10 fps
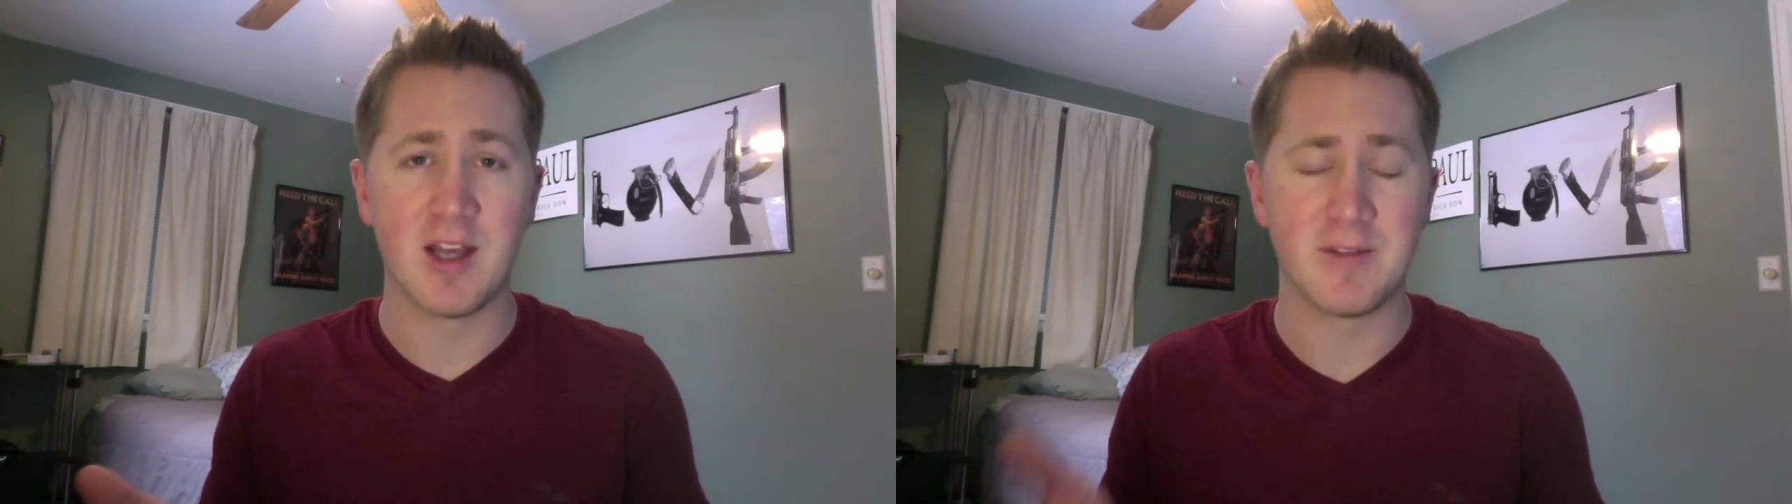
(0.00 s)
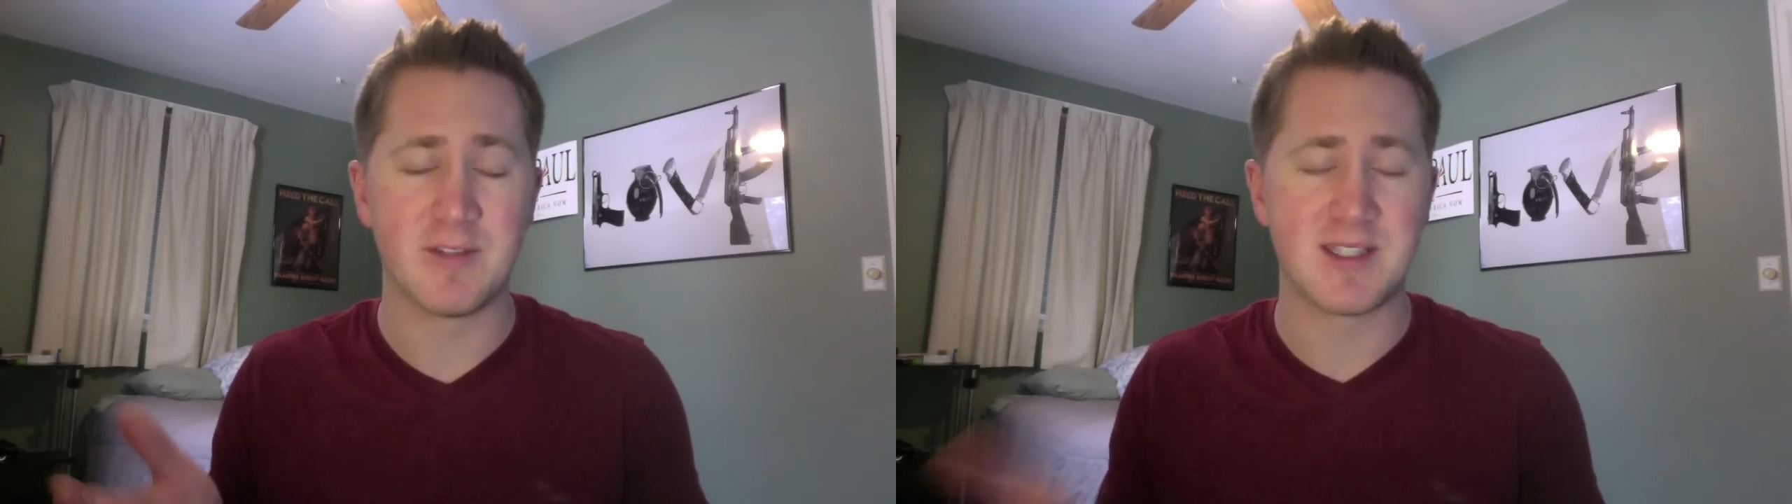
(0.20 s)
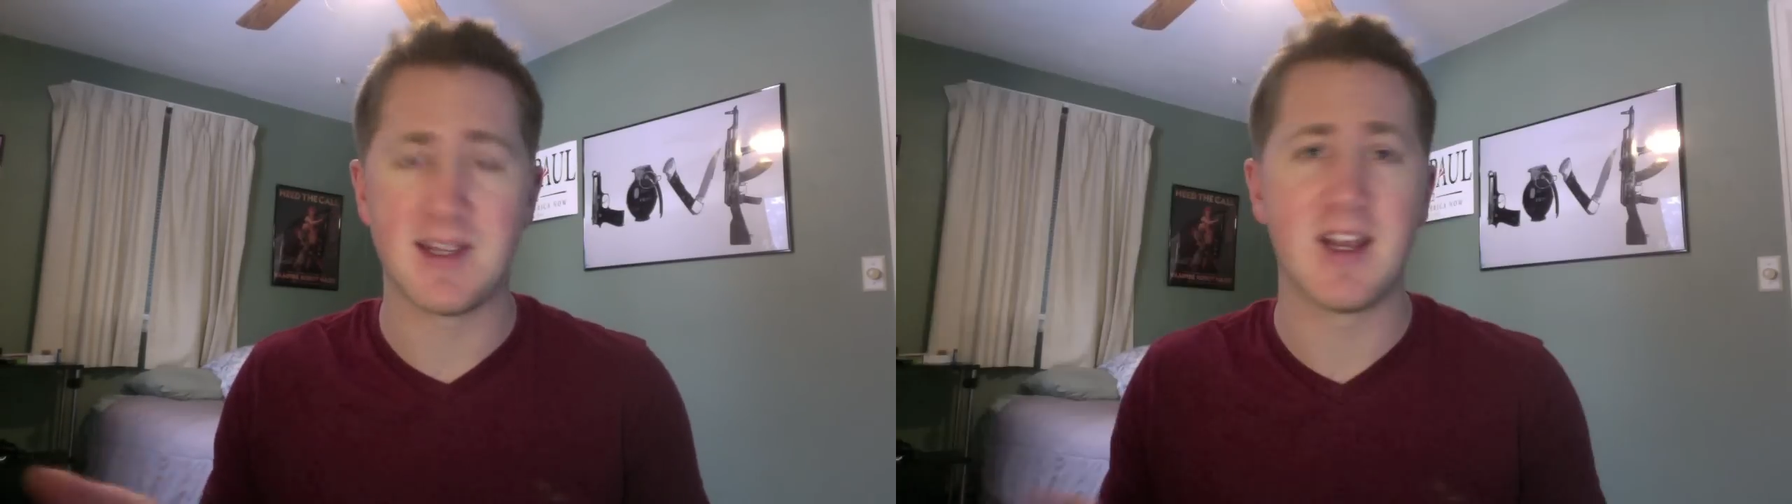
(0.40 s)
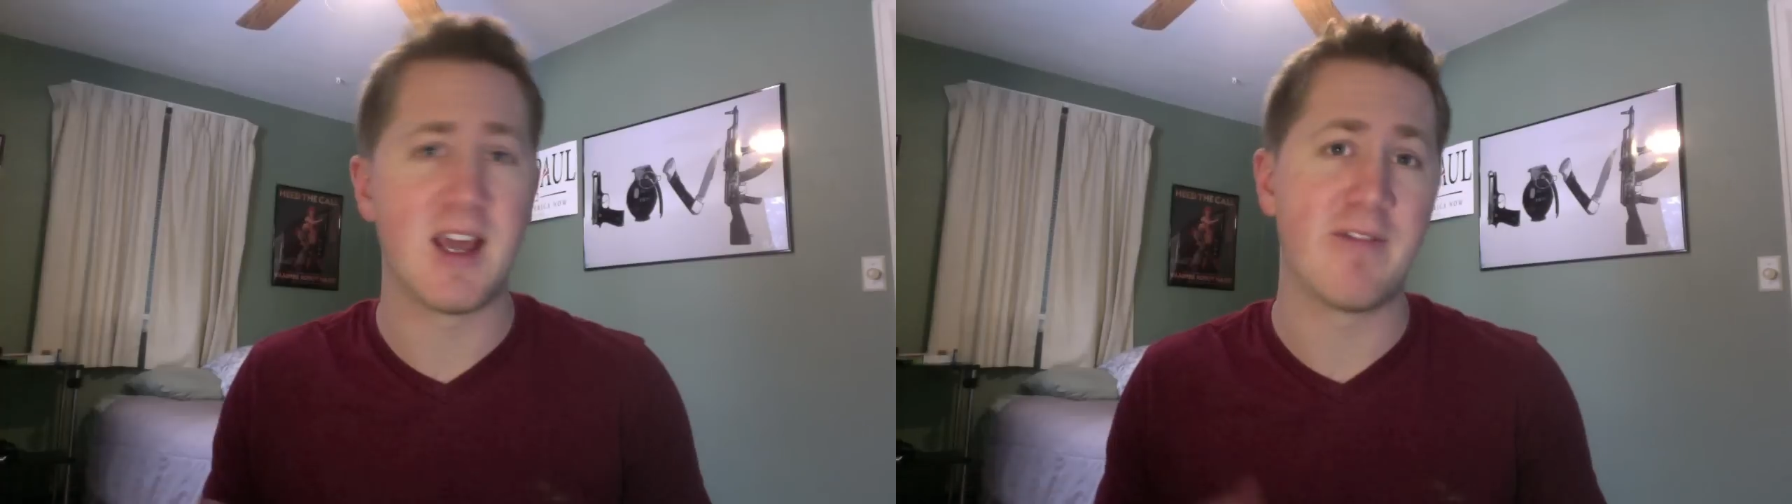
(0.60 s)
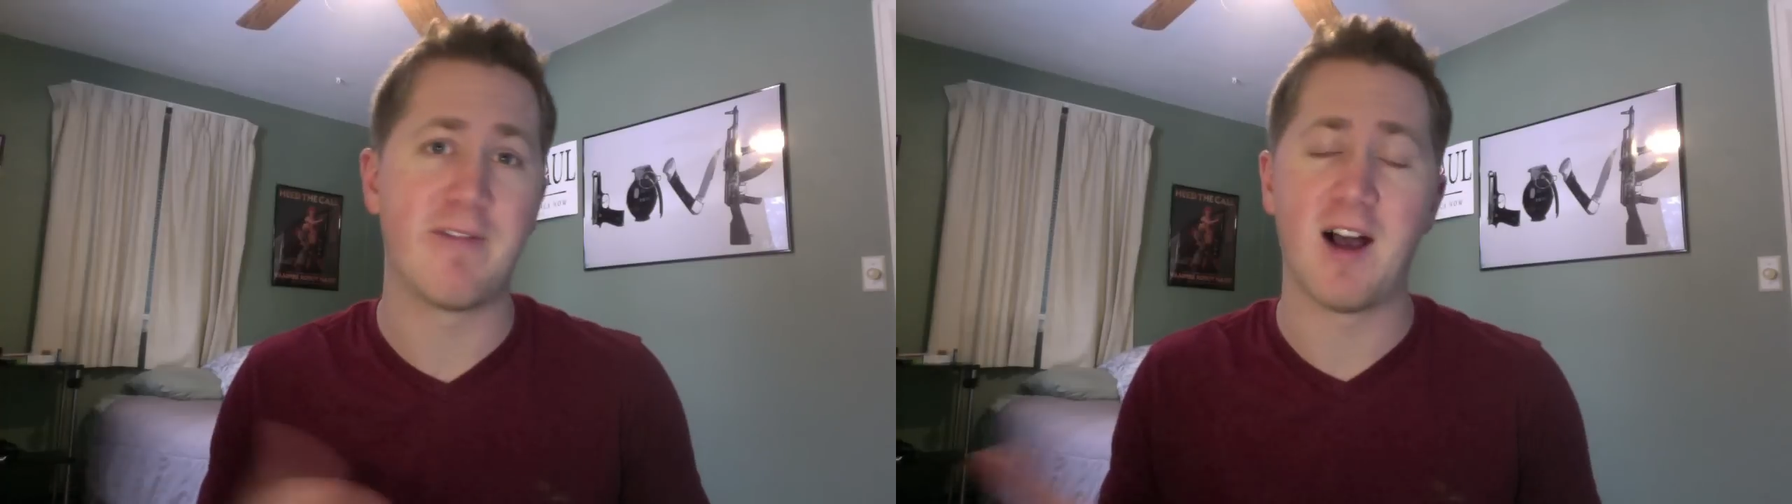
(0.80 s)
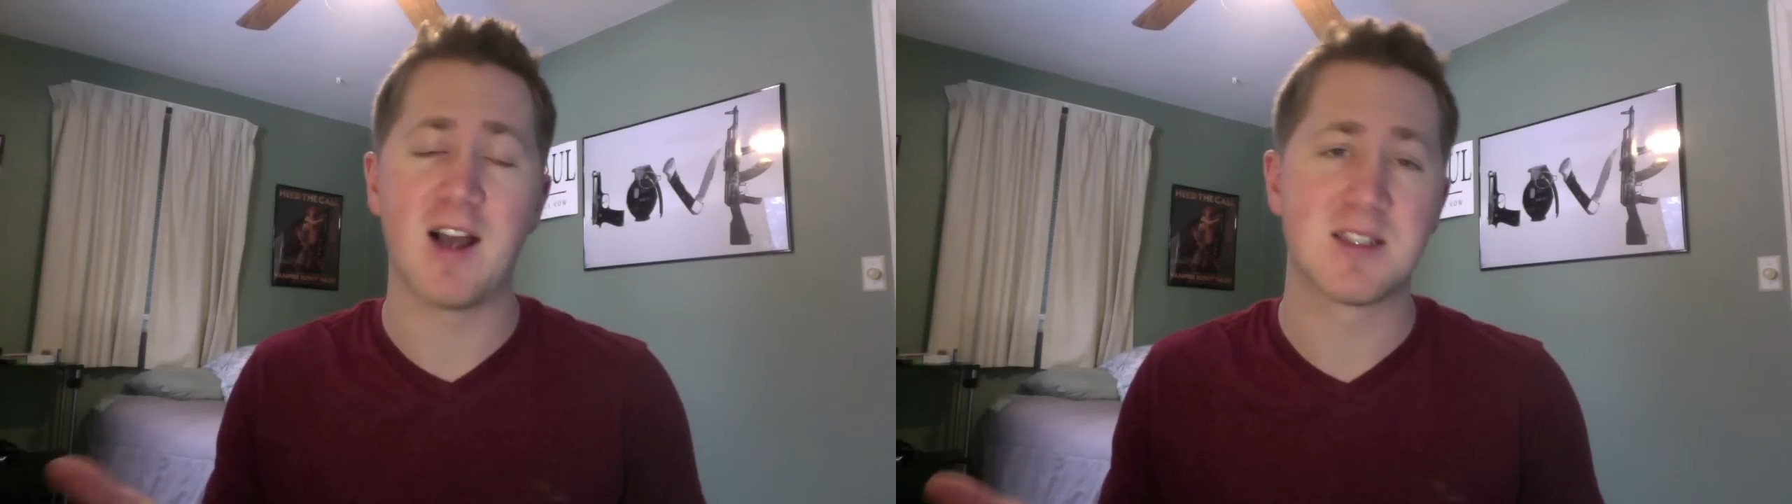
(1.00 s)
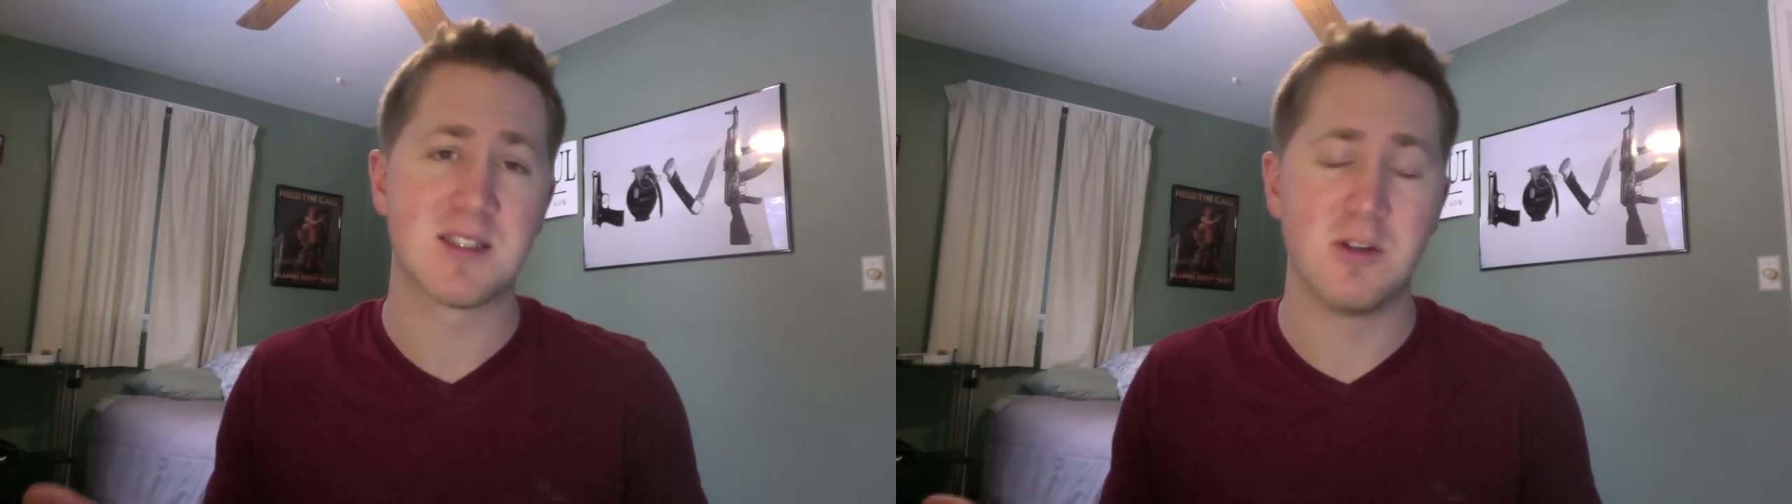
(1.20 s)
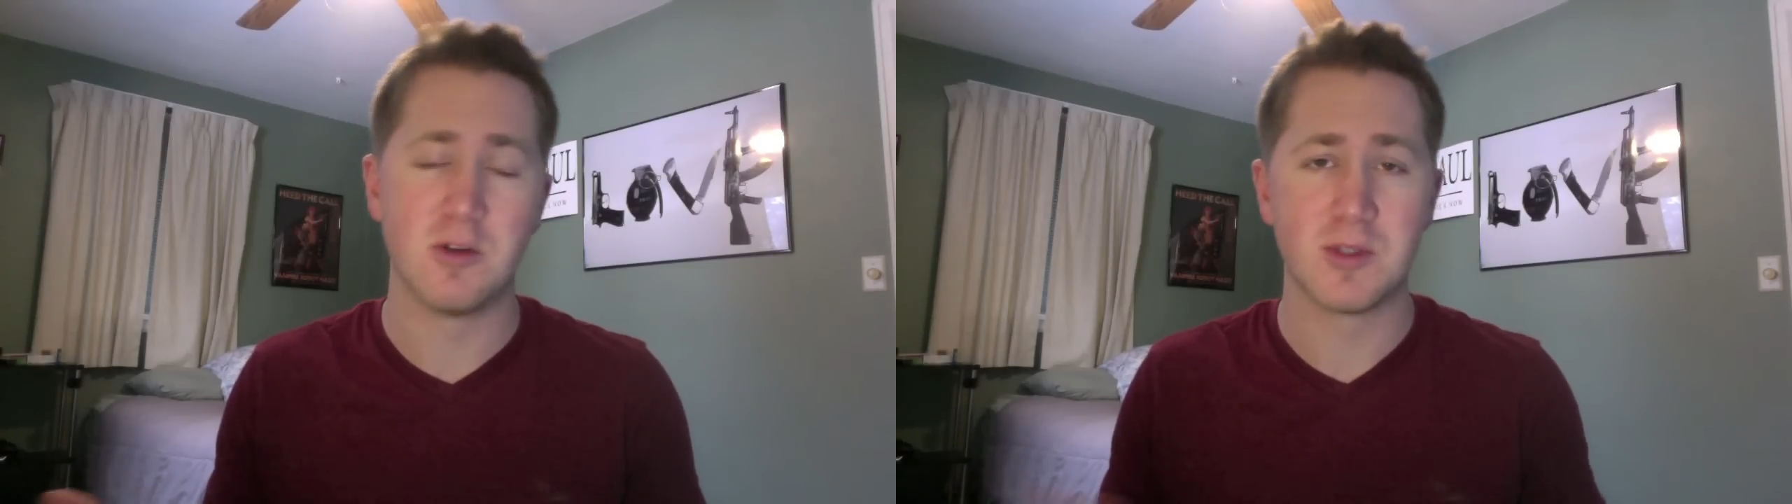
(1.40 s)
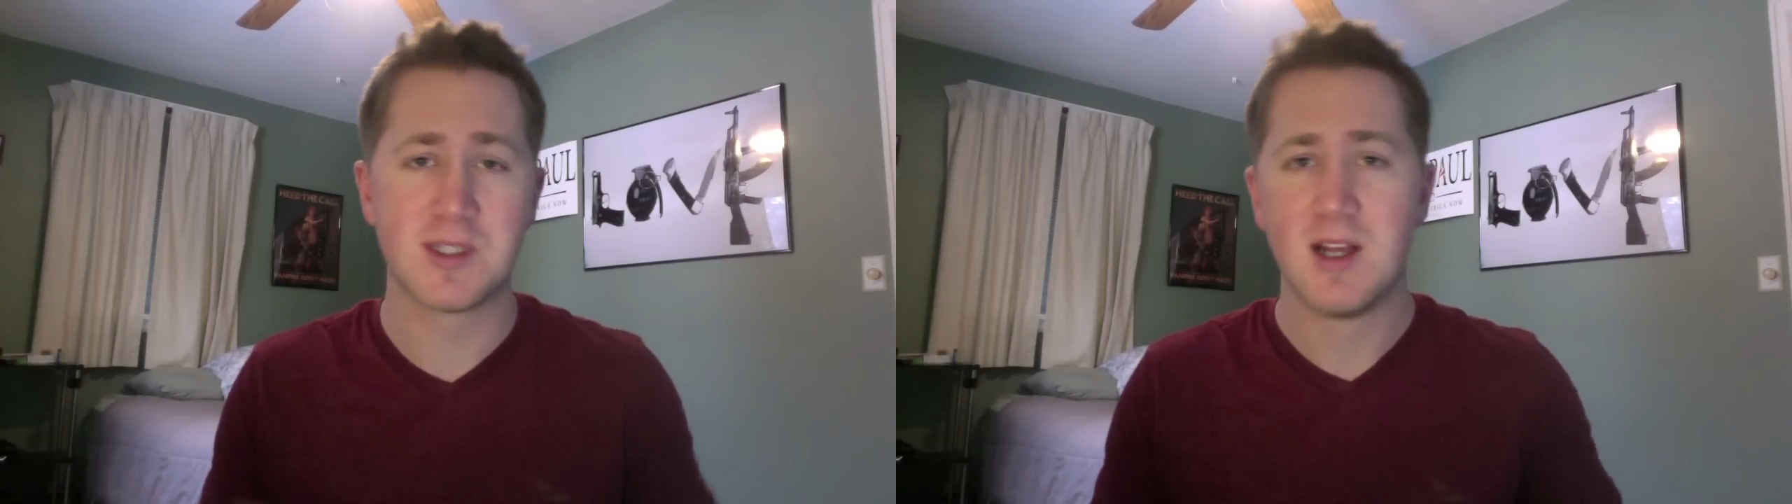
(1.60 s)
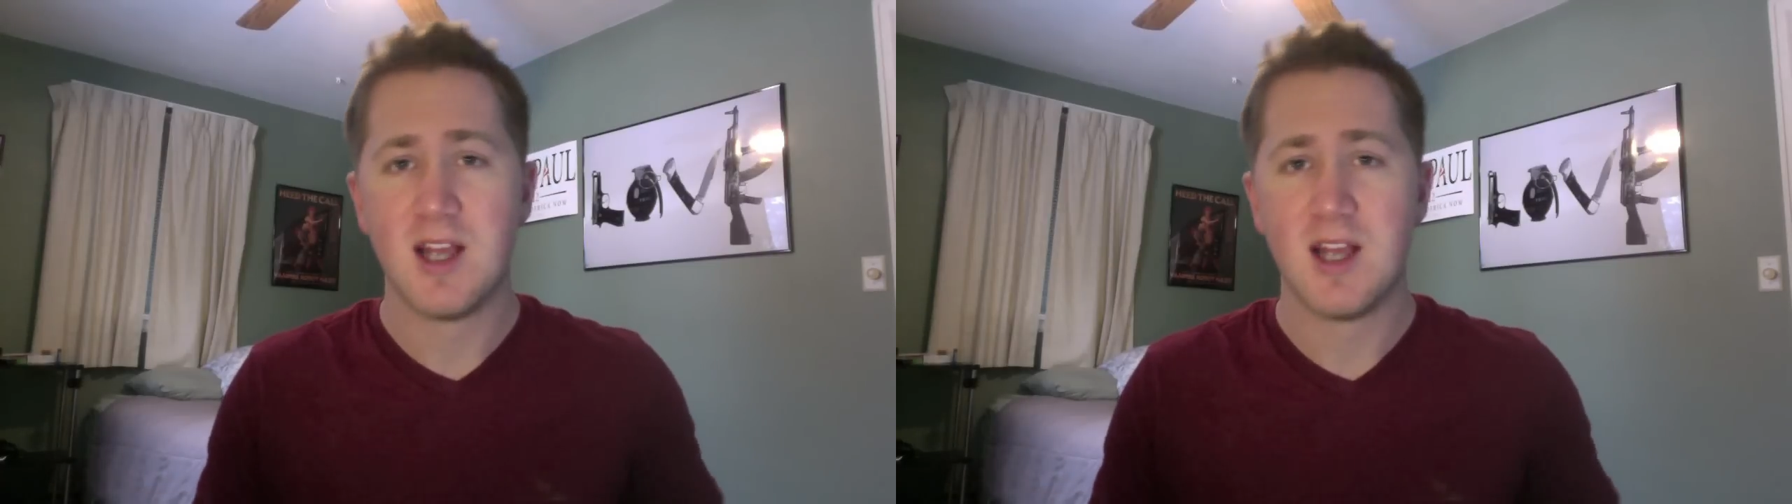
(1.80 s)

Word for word: CNN, Fox News,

WHAT NEEDS TO BE DONE — Above are the records; repeat them all exactly, without the pictures.

RESULT FOR THIS EXERCISE —
10 fps
(0.00 s)
(0.20 s)
(0.40 s)
(0.60 s)
(0.80 s)
(1.00 s)
(1.20 s)
(1.40 s)
(1.60 s)
(1.80 s)

Word for word: CNN, Fox News,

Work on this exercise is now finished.